Machine Learning Solutions was founded in 2014 by Gene D’Angelo of Boynton Beach, Florida. Gene has
over 35 years of problem-solving experience, and over 11 years of advanced education in business,
science and engineering. It is the combination of his skills and the power of the HOPS database system
that makes possible the discovery of innovative paradigm shifts in the techniques utilized in the
application of advanced analytics in big data environments.
While working on his Ph.D. in Artificial Intelligence at the University of Central Florida in the early 1990’s, Gene took a position as an internal consultant at Blue Cross and Blue Shield of Florida (BCBSFL). In that capacity, he first encountered the problems of big data in the Medicare Fraud Branch, where they were so deluged with claims data, the simplest statistical analysis was a challenge. Gene redesigned their analytical operations and implemented a network analysis algorithm that immediately discovered many millions of dollars in fraudulent operations, including a 200-million dollar fraud ring of 165 healthcare providers in south Florida.

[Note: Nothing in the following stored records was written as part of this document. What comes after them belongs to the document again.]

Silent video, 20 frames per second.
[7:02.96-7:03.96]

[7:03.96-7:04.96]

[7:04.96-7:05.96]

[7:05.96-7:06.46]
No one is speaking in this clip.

Following the success at BCBSFL, Gene joined HOPS International and pioneered a division with an emphasis on healthcare fraud detection. Over the next 15 years, he designed hundreds of big data algorithms for Medicare, Medicaid and large private health insurance companies. In addition to network analysis, Gene implemented many multivariate predictive models, trend analyses, pattern detection algorithms, and other methods to identify fraud, waste and abuse in healthcare.

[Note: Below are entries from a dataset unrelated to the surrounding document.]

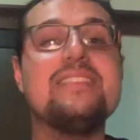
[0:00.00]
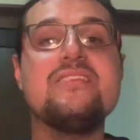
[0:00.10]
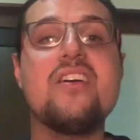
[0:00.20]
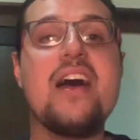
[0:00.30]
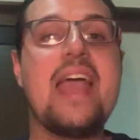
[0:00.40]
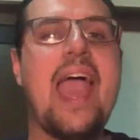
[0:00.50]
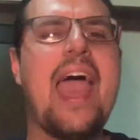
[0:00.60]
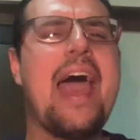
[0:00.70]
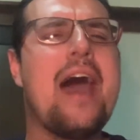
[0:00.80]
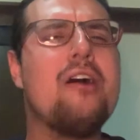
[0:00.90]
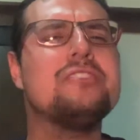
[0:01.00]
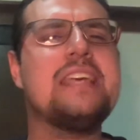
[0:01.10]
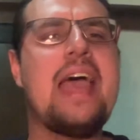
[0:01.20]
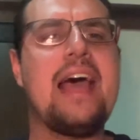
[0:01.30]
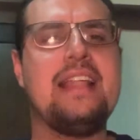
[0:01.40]
deny how
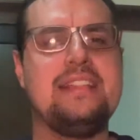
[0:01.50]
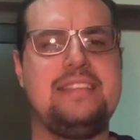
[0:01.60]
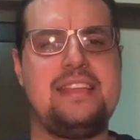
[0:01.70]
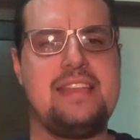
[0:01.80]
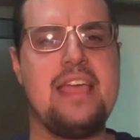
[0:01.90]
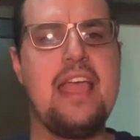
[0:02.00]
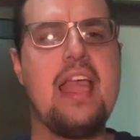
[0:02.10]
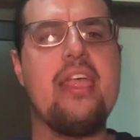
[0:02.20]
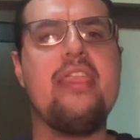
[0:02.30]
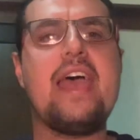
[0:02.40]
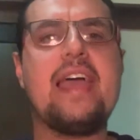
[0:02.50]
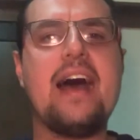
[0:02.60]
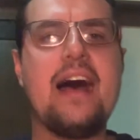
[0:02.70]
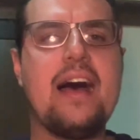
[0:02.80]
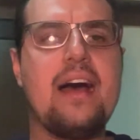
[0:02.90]
talented they
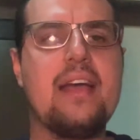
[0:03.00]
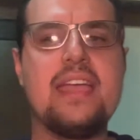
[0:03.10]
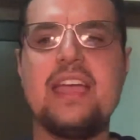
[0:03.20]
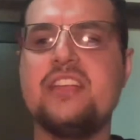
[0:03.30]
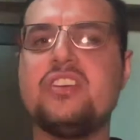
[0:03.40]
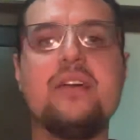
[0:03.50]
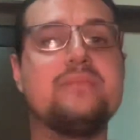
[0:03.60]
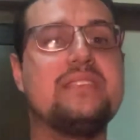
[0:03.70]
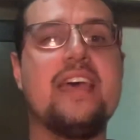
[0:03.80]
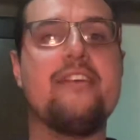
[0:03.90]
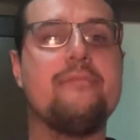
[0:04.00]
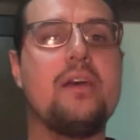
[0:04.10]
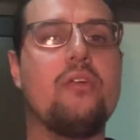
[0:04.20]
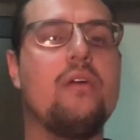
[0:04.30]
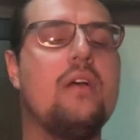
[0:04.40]
are in terms of death
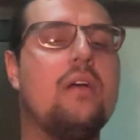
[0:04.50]
metal.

As the demand for big data analytics grew, it became obvious to Gene there was an unmet need to find new ways of implementing advanced analytics without the constraints of the general-purpose, memory- bound algorithms used in the past for smaller problems. He realized that the database software and iterative solution methodology, that had evolved within HOPS for advanced analytics on big data problems in healthcare, was generally applicable to problems in any application domain. At that point, Gene began a campaign to include this niche in the strategic planning of his employer.

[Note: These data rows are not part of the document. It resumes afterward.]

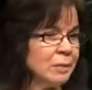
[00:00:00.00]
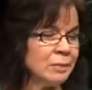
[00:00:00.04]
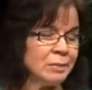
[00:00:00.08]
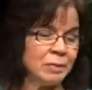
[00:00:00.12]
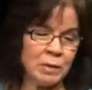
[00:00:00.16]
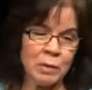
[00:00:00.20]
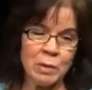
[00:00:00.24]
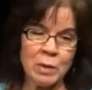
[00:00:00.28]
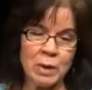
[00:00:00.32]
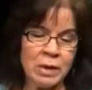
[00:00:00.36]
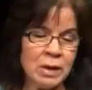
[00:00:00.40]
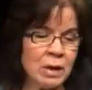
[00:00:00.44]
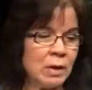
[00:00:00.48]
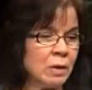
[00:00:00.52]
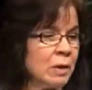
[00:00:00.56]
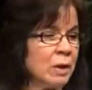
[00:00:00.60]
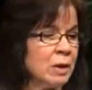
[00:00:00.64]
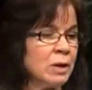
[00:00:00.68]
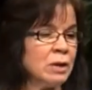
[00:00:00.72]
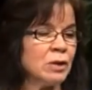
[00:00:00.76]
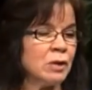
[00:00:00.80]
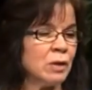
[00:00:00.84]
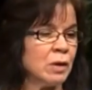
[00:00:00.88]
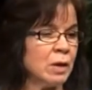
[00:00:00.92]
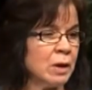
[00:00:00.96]
Whether you're
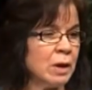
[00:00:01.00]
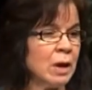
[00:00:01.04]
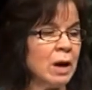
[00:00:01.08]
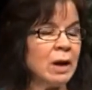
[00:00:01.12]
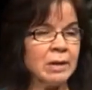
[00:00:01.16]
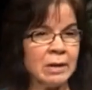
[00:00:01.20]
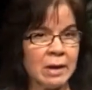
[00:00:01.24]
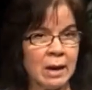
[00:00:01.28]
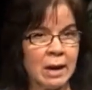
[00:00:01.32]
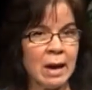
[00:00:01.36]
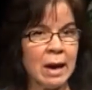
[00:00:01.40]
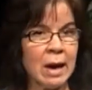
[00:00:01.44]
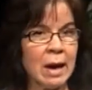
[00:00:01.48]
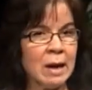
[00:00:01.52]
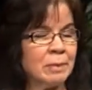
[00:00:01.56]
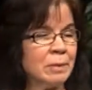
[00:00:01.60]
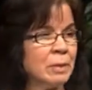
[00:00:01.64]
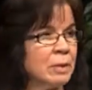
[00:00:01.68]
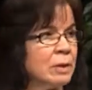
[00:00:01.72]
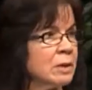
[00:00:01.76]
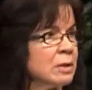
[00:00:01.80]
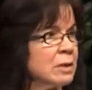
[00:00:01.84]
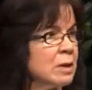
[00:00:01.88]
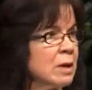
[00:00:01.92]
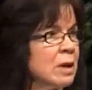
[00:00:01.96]
injured or not, that
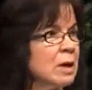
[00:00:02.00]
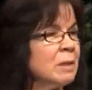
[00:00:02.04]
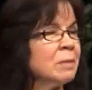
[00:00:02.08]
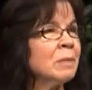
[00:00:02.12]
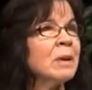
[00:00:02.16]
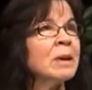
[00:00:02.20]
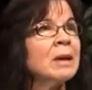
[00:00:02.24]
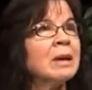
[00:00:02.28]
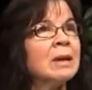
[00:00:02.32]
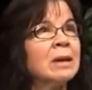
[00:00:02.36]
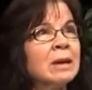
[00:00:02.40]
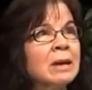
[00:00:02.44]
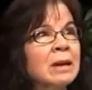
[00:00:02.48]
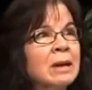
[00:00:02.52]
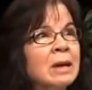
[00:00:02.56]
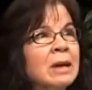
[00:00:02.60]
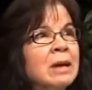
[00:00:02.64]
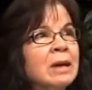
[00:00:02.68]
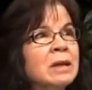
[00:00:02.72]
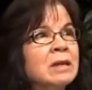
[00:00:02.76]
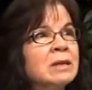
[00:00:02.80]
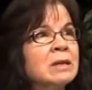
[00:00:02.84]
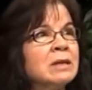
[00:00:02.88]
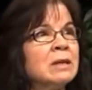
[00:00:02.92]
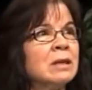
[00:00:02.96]
happens. But at
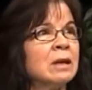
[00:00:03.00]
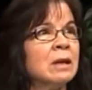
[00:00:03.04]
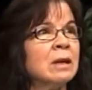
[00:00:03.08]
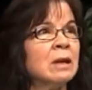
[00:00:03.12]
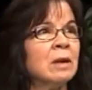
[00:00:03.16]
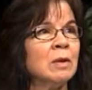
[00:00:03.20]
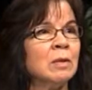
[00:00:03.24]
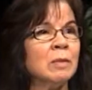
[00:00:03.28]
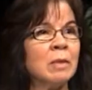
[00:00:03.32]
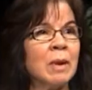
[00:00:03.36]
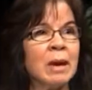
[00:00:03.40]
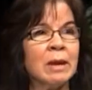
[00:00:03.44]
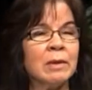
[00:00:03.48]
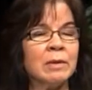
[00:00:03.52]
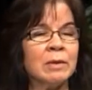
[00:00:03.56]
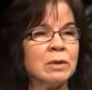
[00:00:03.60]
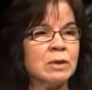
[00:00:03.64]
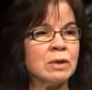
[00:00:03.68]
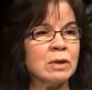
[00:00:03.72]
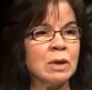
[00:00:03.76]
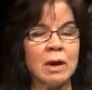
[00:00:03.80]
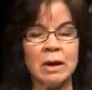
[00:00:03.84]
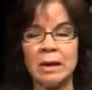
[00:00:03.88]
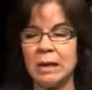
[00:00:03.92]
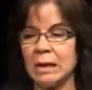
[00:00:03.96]
least, you know what Malin's
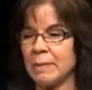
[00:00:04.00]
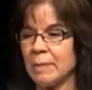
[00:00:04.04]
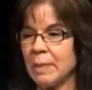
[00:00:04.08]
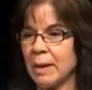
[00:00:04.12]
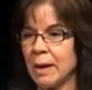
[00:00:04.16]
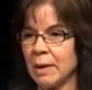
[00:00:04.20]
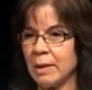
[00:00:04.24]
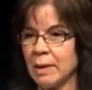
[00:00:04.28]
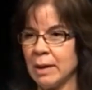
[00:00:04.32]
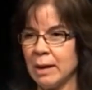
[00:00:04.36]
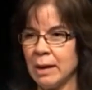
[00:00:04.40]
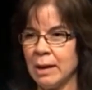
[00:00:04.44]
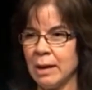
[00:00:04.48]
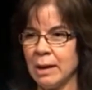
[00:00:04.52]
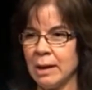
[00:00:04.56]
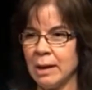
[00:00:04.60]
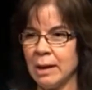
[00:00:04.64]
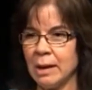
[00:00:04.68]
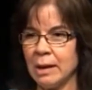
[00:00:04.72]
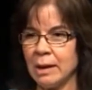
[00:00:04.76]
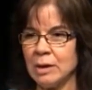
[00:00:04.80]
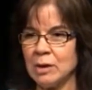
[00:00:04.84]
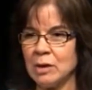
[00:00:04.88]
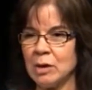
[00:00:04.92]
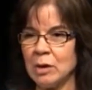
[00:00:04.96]
talking about,
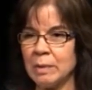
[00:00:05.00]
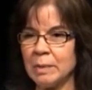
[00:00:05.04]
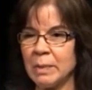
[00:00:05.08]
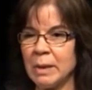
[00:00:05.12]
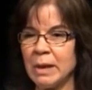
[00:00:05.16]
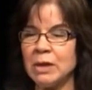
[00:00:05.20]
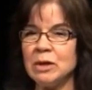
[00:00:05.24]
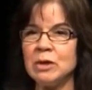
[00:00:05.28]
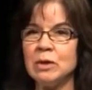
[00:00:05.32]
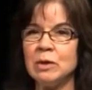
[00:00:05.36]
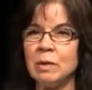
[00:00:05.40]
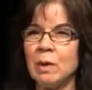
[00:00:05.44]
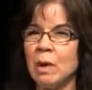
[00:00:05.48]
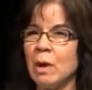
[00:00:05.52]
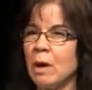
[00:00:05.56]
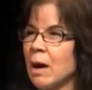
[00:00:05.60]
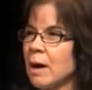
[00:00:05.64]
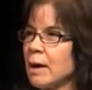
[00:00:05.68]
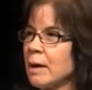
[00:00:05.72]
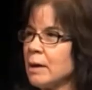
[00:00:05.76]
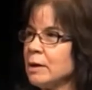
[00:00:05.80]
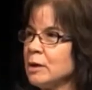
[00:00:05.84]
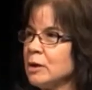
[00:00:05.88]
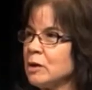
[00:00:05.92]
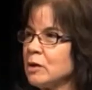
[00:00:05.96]
don't be too
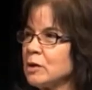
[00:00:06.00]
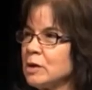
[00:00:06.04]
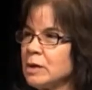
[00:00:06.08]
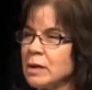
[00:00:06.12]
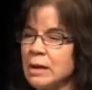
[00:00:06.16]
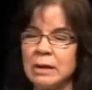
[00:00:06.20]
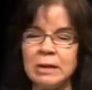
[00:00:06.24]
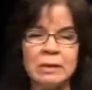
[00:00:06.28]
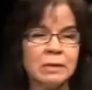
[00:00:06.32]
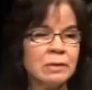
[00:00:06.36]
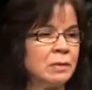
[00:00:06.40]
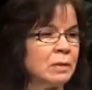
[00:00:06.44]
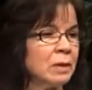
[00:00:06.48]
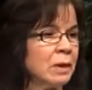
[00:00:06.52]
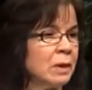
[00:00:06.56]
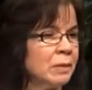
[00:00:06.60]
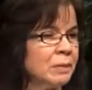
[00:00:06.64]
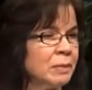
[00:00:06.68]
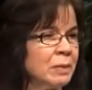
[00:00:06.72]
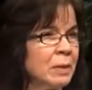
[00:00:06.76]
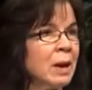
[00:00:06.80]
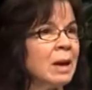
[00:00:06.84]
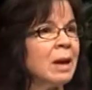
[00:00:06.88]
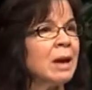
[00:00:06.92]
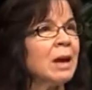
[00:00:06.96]
hard on yourself.
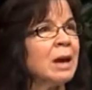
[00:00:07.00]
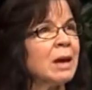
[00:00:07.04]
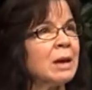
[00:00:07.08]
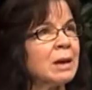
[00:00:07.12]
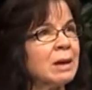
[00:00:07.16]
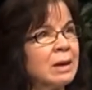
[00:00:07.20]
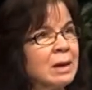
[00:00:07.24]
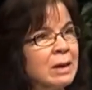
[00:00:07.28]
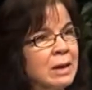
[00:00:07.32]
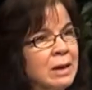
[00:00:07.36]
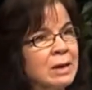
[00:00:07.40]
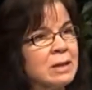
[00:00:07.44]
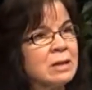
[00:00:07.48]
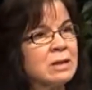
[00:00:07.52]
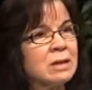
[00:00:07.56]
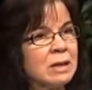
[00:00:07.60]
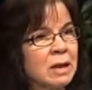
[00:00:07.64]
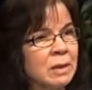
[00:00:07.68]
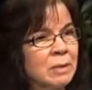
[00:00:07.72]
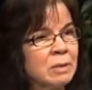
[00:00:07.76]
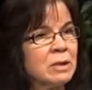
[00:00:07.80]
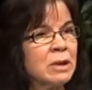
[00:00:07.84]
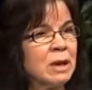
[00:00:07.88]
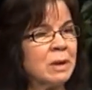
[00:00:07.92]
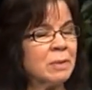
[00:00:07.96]
At least
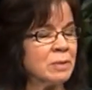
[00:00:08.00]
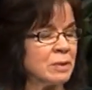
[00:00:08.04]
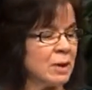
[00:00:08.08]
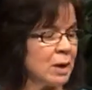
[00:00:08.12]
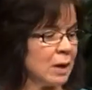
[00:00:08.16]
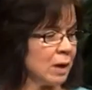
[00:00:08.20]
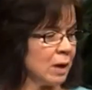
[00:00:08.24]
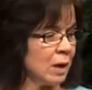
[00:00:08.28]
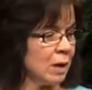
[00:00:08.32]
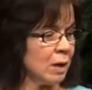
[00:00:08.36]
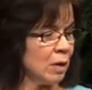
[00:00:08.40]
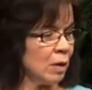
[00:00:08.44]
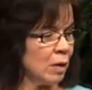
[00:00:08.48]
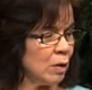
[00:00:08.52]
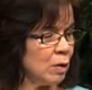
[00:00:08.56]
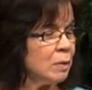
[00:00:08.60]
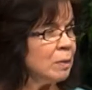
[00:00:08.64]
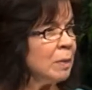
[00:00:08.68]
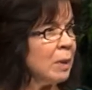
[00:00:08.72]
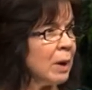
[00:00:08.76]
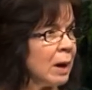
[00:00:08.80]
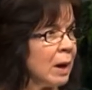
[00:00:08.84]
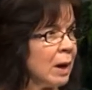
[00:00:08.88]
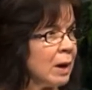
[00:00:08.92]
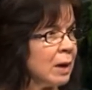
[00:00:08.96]
sometimes I can go
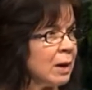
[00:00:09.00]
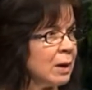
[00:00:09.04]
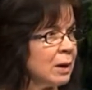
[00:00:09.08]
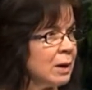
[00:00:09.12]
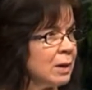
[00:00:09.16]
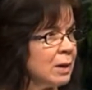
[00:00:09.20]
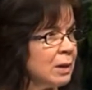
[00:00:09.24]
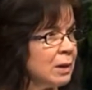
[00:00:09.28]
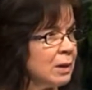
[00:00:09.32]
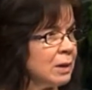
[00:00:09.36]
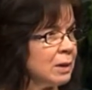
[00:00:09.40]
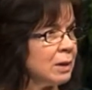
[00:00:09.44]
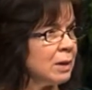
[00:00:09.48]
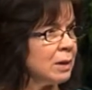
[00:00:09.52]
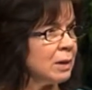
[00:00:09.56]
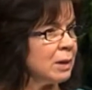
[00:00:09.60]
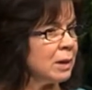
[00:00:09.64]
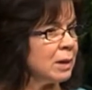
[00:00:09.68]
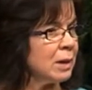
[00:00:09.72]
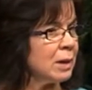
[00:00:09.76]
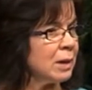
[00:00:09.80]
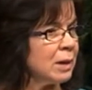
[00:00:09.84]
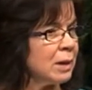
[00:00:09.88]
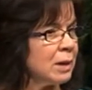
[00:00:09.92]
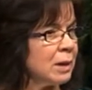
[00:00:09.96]
back
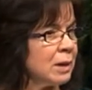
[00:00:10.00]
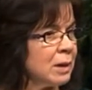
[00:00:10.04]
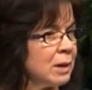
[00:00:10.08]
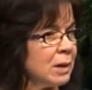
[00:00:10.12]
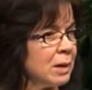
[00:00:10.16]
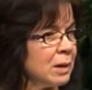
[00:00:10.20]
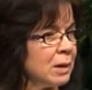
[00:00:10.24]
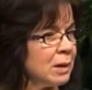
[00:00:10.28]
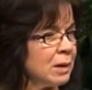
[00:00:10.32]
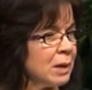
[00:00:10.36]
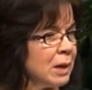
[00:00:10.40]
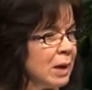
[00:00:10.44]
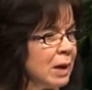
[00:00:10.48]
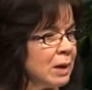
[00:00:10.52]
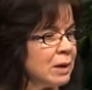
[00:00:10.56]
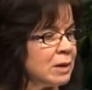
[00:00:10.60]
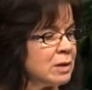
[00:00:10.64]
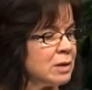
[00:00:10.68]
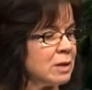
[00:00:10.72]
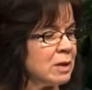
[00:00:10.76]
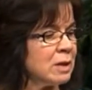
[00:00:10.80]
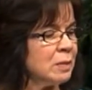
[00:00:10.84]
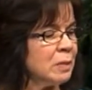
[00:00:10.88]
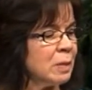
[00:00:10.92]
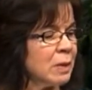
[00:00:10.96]
and
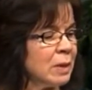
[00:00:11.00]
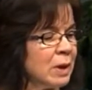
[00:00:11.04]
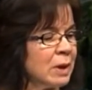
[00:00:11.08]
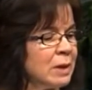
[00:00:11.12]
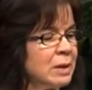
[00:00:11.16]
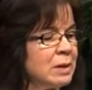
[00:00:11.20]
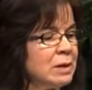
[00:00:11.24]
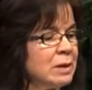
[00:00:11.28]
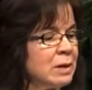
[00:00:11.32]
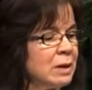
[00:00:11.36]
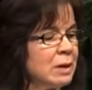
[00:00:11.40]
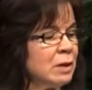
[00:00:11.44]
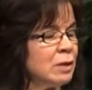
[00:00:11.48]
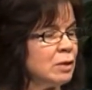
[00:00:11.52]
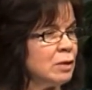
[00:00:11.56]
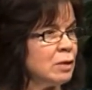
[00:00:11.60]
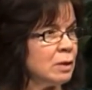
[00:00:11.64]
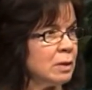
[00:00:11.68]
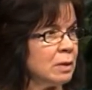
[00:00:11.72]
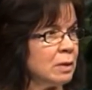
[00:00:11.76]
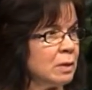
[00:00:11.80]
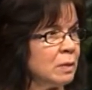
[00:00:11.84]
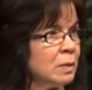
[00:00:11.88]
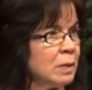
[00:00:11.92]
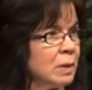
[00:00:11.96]
see what I did
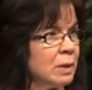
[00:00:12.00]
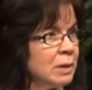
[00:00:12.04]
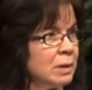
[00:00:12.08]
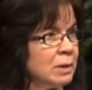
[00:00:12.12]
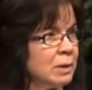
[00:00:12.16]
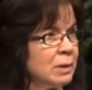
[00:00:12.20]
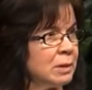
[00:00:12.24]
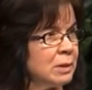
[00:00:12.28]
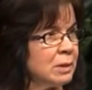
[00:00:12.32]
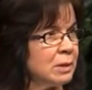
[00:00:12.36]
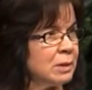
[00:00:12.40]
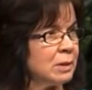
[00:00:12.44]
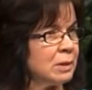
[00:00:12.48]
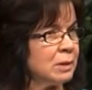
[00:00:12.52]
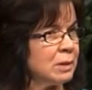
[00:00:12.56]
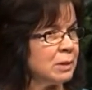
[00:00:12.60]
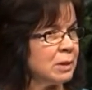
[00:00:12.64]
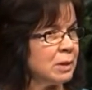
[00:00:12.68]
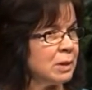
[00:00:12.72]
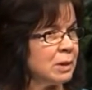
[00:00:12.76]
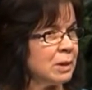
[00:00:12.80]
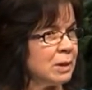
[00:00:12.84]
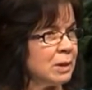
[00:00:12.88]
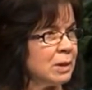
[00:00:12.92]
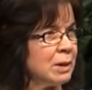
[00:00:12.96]
do,
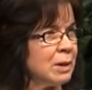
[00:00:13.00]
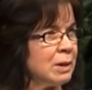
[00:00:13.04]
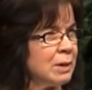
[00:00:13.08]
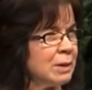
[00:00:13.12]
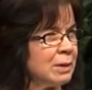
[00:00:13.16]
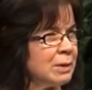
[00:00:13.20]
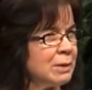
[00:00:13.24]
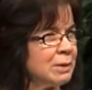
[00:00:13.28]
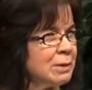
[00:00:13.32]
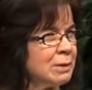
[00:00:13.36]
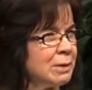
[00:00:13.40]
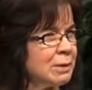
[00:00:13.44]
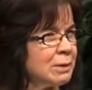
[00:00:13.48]
you know?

In 2012, the healthcare analytics division of HOPS was acquired by Performant Financial Corporation, where Gene assumed the position of Senior Director of Analytics Innovation. Over the next 2 ½ years, he created analytic products that generated millions of dollars of new profits for Performant. Most of these products were multivariate predictive models designed to allocate auditing and problem resolution efforts to areas with the highest potential profitability. One of the most powerful systems Gene created during this period was a big data approach to Classification and Regression Tree (CART) multivariate analysis.
It soon became apparent that Performant was not prepared to take advantage of the potential of HOPS and the iterative development approach to big data problems. For this reason, Gene founded Machine Learning Solutions in early 2014 as a part-time endeavor. In November of 2014, he left Performant to concentrate full-time on the challenges of big data analytics.